> _Data provided_:
○ ○ ○ ○

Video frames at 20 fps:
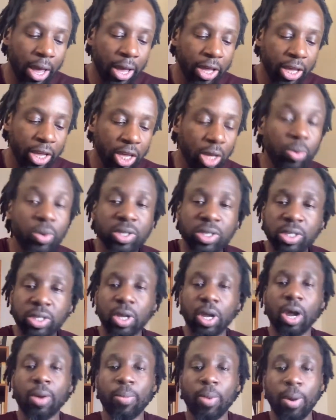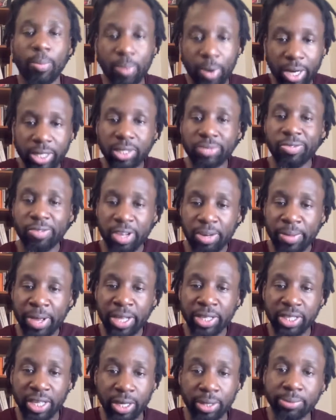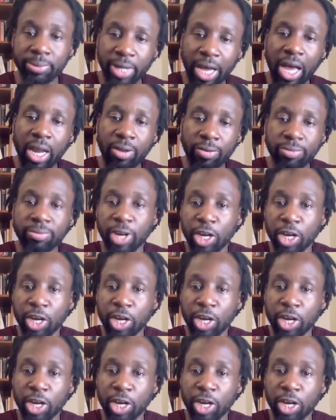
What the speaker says: he was oppressive of inmates and kind of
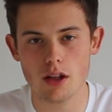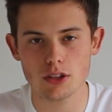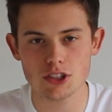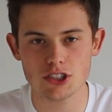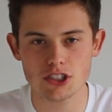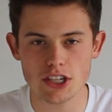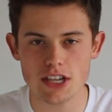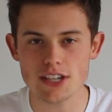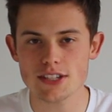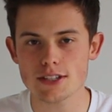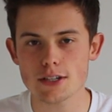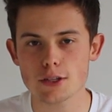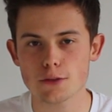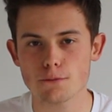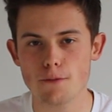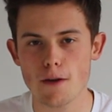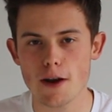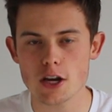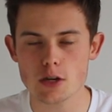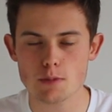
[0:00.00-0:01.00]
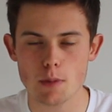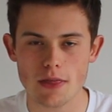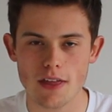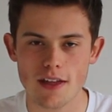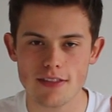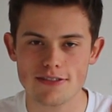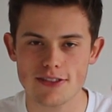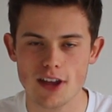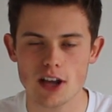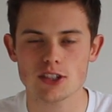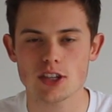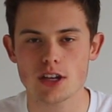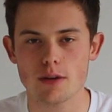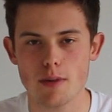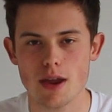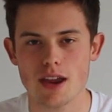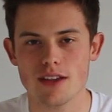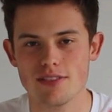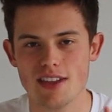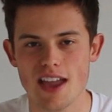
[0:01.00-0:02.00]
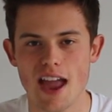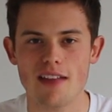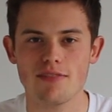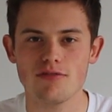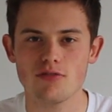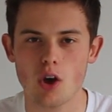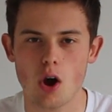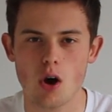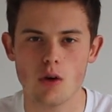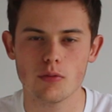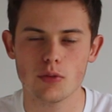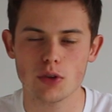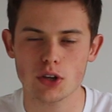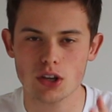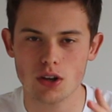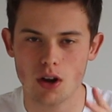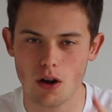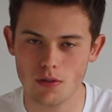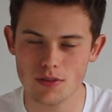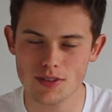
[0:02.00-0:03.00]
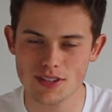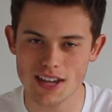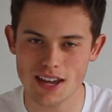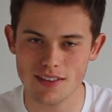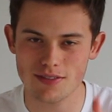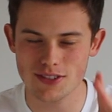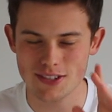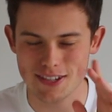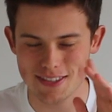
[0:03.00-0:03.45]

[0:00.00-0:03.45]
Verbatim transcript: The season is finished, but that doesn't mean the end of the content.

○ ○ ○ ○

> _Aim of the task_:
Please give again, word for word, the lines from the one containing "[0:00.00-0:01.00]" through the last line of the listing above, inclusive, and leave out pictures.

> _Exercise output_:
[0:00.00-0:01.00]
[0:01.00-0:02.00]
[0:02.00-0:03.00]
[0:03.00-0:03.45]

[0:00.00-0:03.45]
Verbatim transcript: The season is finished, but that doesn't mean the end of the content.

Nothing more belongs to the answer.